/---

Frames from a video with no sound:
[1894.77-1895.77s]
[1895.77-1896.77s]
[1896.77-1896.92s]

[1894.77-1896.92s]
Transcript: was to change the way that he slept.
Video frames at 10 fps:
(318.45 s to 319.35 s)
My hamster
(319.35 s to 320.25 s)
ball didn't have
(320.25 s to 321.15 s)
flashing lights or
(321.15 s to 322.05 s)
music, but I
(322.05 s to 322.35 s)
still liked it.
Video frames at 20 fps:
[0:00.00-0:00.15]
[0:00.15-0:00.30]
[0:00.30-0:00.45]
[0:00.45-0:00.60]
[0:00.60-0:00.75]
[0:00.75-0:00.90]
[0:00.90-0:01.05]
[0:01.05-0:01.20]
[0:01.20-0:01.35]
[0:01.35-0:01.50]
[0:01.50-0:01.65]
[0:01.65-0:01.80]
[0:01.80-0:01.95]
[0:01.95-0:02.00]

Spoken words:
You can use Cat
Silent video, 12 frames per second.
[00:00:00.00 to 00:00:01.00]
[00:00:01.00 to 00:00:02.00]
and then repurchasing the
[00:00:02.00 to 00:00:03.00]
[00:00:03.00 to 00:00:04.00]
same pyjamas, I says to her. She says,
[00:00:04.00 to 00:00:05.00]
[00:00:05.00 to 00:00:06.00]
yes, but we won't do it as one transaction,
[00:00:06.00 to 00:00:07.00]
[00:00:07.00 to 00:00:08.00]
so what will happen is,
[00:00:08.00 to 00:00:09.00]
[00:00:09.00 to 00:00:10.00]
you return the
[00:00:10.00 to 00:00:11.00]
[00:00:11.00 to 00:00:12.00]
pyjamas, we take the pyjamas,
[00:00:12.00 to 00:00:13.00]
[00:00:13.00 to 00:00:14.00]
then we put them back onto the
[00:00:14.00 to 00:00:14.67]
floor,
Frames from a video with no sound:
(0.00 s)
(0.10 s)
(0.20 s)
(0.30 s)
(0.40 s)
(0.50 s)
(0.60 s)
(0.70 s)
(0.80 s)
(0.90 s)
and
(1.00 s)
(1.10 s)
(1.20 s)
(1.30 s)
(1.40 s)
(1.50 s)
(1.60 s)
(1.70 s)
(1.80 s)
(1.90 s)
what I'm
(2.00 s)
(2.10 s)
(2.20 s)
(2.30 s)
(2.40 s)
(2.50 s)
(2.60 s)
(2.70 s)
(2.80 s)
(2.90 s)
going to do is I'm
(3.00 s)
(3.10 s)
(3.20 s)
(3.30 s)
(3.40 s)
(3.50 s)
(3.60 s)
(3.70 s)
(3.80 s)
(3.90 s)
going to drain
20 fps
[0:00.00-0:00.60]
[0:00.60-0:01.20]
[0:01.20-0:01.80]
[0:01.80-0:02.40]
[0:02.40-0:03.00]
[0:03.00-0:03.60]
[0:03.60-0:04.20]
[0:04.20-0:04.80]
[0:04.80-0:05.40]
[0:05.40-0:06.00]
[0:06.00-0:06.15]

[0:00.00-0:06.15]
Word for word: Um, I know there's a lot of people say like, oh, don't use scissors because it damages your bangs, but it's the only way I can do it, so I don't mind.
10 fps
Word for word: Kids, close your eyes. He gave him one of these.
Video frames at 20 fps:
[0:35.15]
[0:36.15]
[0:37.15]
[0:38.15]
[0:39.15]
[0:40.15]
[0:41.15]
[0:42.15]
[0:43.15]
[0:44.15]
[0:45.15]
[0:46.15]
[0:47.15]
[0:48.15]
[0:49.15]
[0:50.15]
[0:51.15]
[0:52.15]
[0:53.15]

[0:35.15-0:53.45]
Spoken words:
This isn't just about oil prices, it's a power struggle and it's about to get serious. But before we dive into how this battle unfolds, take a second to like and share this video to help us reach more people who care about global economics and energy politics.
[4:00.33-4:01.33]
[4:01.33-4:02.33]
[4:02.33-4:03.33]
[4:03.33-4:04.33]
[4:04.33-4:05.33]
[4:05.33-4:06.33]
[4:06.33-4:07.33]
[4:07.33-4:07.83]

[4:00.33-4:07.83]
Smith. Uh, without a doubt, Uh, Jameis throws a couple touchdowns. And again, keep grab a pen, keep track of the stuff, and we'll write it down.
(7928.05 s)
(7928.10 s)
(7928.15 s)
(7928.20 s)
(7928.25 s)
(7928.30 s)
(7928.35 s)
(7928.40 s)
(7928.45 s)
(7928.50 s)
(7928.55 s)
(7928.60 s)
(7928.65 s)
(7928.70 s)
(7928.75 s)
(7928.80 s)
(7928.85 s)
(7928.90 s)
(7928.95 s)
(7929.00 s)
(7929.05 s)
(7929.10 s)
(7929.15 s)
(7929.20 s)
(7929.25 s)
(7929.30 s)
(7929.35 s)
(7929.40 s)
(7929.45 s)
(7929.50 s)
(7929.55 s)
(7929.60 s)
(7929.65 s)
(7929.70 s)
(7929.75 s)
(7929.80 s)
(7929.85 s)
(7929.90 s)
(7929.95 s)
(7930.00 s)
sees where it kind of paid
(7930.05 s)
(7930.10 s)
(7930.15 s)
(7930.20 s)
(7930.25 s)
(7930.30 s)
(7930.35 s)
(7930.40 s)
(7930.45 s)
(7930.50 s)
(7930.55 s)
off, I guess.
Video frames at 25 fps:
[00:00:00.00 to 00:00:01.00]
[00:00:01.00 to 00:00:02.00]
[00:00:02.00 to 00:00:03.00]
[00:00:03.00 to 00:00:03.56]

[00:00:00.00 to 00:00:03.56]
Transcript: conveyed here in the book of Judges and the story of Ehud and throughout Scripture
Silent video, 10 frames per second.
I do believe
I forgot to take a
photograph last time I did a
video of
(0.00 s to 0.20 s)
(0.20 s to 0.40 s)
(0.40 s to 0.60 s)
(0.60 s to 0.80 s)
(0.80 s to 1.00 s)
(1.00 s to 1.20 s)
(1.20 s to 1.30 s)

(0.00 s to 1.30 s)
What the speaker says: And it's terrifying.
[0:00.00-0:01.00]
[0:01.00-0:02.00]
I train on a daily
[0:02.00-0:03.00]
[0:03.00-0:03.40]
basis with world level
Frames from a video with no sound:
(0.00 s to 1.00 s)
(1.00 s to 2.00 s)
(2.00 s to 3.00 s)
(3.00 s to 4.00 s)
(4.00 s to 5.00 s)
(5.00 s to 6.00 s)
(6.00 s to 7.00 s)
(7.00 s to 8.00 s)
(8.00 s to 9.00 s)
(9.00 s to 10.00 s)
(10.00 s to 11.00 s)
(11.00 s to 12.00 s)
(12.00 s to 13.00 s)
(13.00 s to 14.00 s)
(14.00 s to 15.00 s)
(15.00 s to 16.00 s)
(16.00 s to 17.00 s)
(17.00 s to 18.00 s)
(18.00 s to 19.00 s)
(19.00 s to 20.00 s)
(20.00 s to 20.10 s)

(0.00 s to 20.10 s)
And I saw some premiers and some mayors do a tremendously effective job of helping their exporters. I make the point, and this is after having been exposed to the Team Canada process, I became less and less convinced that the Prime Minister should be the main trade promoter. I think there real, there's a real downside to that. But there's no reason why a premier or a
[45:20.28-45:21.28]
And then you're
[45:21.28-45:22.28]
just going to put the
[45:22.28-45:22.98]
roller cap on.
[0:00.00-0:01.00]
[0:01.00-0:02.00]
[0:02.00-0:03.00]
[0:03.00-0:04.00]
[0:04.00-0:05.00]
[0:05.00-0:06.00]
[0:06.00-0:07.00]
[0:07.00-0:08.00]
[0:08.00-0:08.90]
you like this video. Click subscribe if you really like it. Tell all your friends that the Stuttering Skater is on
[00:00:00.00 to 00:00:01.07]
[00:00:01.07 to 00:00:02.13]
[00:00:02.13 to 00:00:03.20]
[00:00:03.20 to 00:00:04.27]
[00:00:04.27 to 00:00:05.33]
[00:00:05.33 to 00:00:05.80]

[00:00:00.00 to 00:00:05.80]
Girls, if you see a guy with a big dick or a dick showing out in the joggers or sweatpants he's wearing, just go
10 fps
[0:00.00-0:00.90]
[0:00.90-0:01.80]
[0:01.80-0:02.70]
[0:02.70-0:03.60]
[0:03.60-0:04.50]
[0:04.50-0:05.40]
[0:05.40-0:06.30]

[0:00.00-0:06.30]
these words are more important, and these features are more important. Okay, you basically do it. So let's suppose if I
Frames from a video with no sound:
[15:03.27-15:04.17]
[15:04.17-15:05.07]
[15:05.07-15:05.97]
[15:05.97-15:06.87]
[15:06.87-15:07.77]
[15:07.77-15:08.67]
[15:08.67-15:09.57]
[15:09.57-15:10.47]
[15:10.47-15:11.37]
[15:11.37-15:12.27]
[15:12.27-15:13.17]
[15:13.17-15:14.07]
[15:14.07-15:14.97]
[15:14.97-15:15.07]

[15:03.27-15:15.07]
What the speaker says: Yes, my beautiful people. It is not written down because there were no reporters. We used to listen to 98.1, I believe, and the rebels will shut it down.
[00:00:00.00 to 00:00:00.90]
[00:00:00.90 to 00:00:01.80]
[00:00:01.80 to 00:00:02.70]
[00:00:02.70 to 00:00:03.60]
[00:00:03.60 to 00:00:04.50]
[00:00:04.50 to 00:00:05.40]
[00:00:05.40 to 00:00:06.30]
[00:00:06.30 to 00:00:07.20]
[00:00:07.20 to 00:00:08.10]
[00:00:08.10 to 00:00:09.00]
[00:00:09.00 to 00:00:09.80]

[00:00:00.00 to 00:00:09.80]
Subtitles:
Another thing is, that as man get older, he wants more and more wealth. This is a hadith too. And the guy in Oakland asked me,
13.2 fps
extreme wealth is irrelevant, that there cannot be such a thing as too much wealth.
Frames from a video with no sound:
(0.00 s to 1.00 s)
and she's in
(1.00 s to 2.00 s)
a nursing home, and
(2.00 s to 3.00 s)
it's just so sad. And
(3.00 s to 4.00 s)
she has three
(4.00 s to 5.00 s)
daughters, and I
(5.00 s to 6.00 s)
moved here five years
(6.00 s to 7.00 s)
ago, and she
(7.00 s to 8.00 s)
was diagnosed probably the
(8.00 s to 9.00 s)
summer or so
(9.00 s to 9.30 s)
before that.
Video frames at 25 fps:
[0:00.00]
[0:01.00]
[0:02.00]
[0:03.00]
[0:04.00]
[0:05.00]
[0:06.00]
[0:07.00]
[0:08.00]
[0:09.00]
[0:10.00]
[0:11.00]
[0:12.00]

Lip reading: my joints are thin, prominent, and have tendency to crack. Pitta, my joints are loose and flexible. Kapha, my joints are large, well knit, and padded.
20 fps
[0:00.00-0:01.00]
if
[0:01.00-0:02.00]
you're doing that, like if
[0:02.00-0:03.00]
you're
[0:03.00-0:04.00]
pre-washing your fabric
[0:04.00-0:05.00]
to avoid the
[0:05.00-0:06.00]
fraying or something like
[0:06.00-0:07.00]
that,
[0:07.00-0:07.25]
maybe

\---

Task details: Could you repeat exactly the lines in the listing above from the one with "(319.35 s to 320.25 s)" down to the one with "[0:00.60-0:00.75]"? Include both of those lines.

Answer box:
(319.35 s to 320.25 s)
ball didn't have
(320.25 s to 321.15 s)
flashing lights or
(321.15 s to 322.05 s)
music, but I
(322.05 s to 322.35 s)
still liked it.
Video frames at 20 fps:
[0:00.00-0:00.15]
[0:00.15-0:00.30]
[0:00.30-0:00.45]
[0:00.45-0:00.60]
[0:00.60-0:00.75]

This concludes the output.